La Complainte du chien de deuxième catégorie

Vendredi 6 mai 2016

Voyou Sciotot

 

La Complainte du chien de deuxième catégorie

Je connais un chien, ce n’est pas un fasciste
Bien qu’il soit avec les autres chiens raciste.
(La notion de race parmi les chiens existe).

C’est un chien tranquille qui respecte l’ordre.
(Si on touche à son maître, il peut même mordre)
Mais tire sur sa laisse et aime à la tordre.
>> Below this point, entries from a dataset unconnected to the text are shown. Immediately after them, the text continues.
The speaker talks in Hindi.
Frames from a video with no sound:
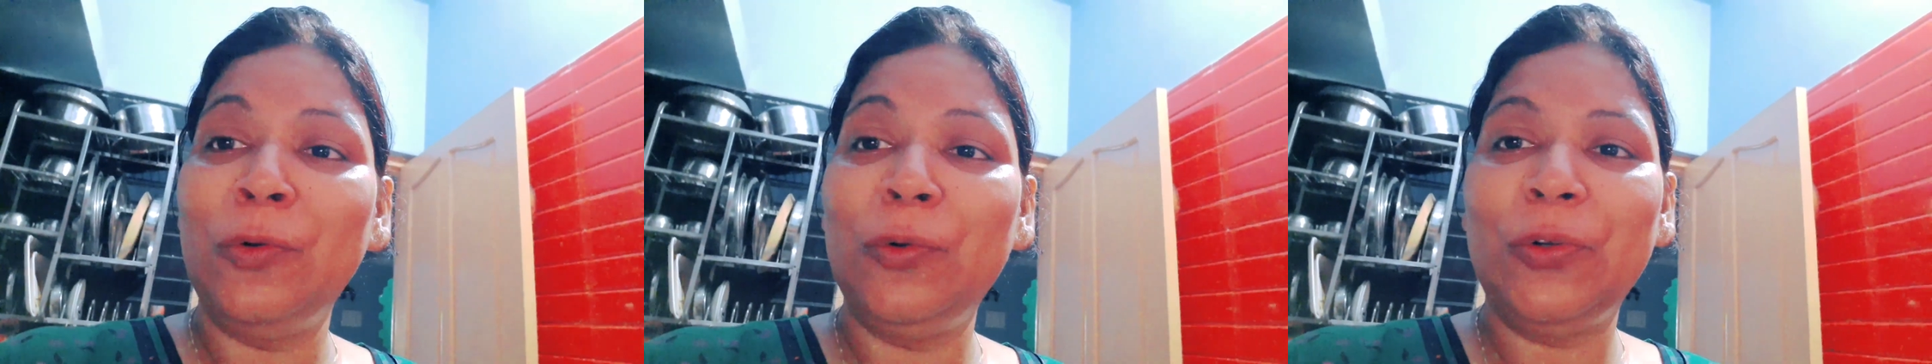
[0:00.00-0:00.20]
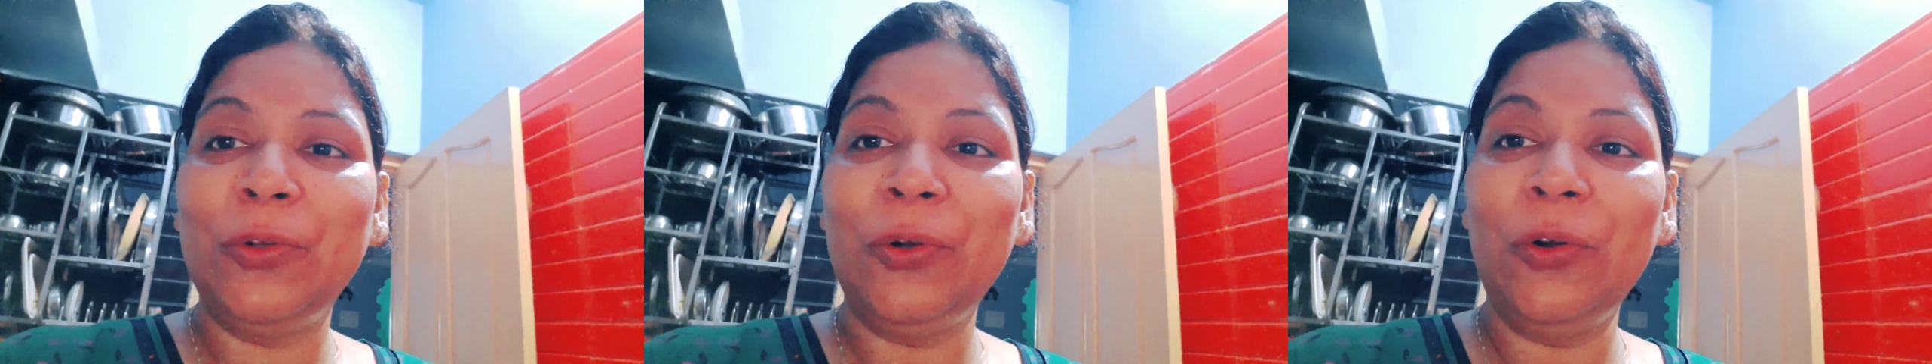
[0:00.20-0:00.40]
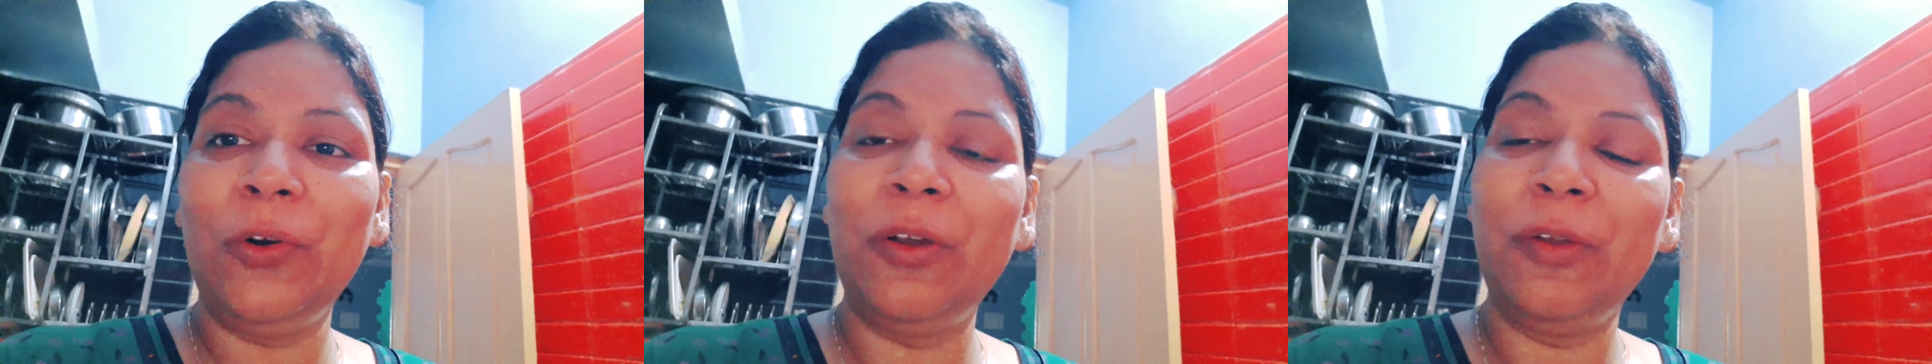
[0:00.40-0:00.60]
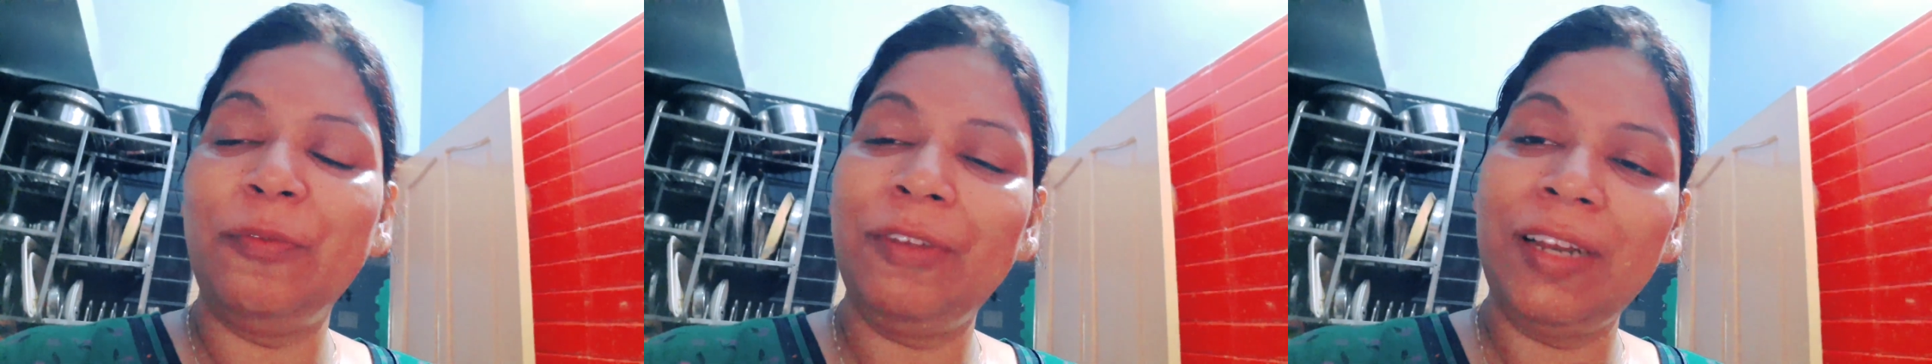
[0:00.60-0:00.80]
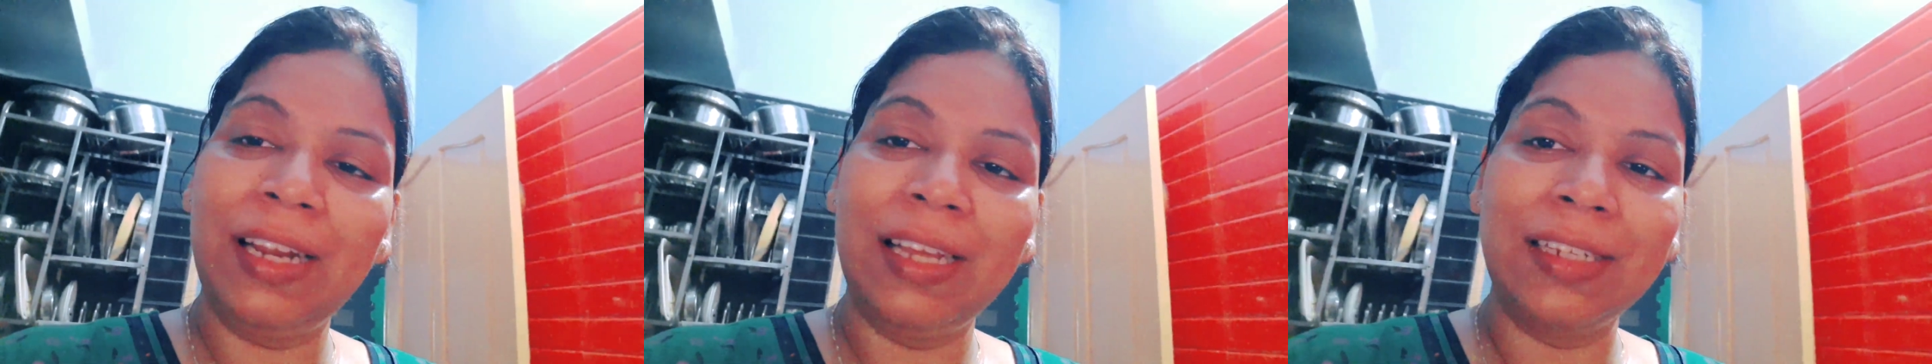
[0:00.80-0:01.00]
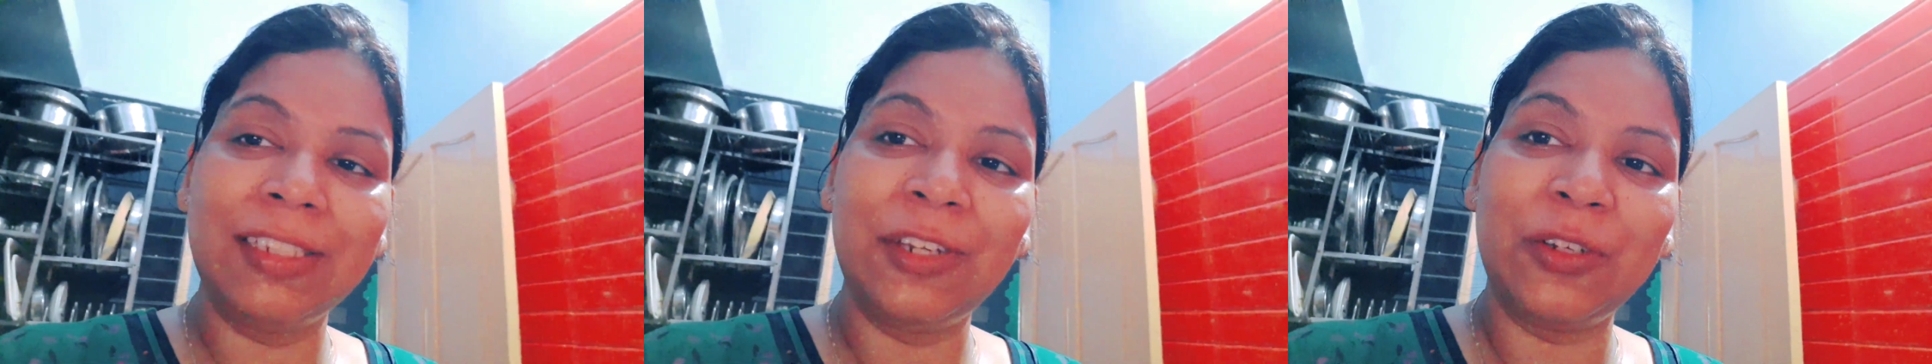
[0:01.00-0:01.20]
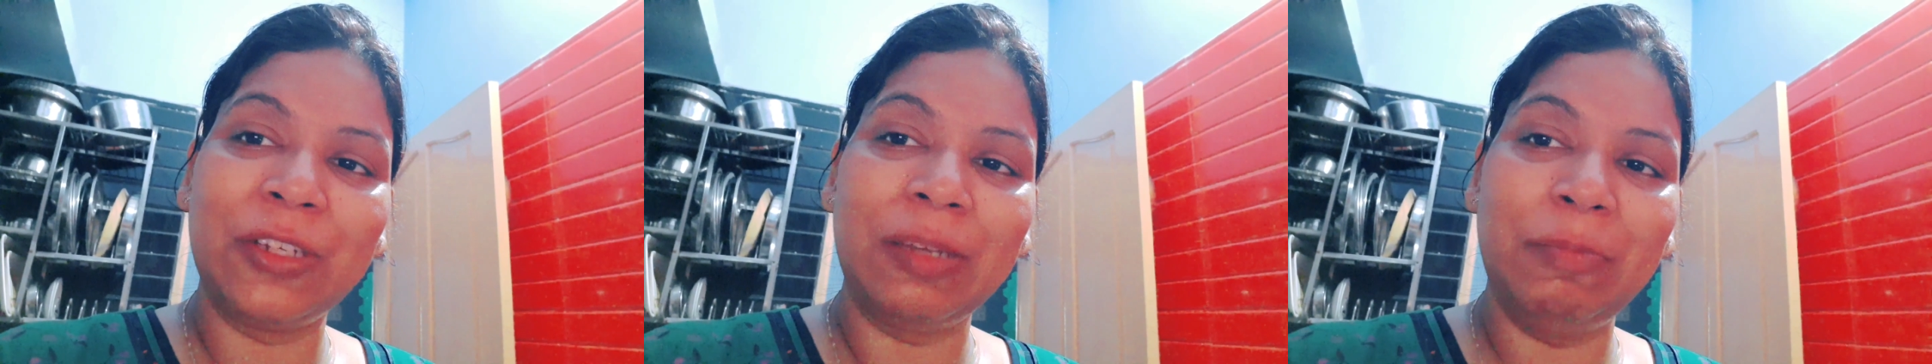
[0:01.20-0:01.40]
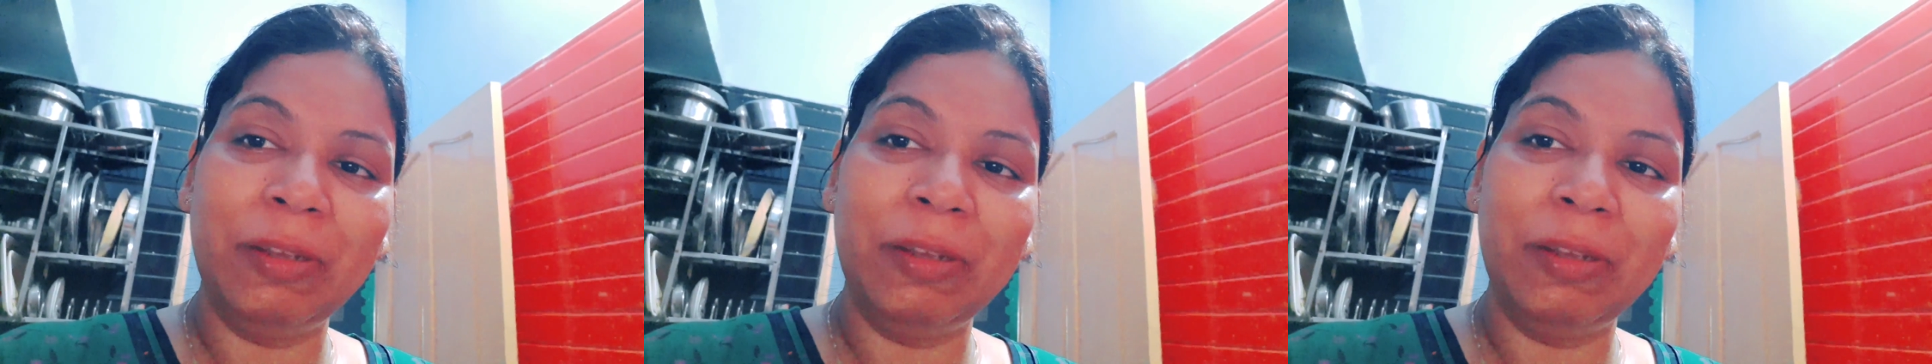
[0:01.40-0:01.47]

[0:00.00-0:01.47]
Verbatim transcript: उठो और फिर लग जाओ कि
Sitôt que passe un chat, il est aux abois.
Dès que quelqu’un sonne, le voilà qui aboie
Et vous saute dessus, comme au coin d’un bois.

Si vient un étranger, il montre les dents
Il y voit un danger, en bon chien méchant,
Et si l’on s’approche, sa gamelle il défend.

(De sa propre pâtée, c’est un fanatique).
Quand trottine un caniche, il court et le chique ;
S’il croise une chienne, il se dit « Je la nique ! »

Liberté, égalité, fraternité…
Il se fout des valeurs de l’humanité
Mais il a le sens de la propriété.

Il se fout aussi du sort de la planète.
Seuls valent, à ses yeux, son tapis, ses croquettes
Et marquer son terrain avec sa quéquette.

Lui Président de la République,
l’Etat en serait-il vraiment plus inique ?
(Mais mon chien n’a pas d’ambition politique).

Heureusement mon chien n’est pas électeur…
Mais beaucoup le sont qui ne sont guère meilleurs
Pire même que des chiens, pour leur propre malheur.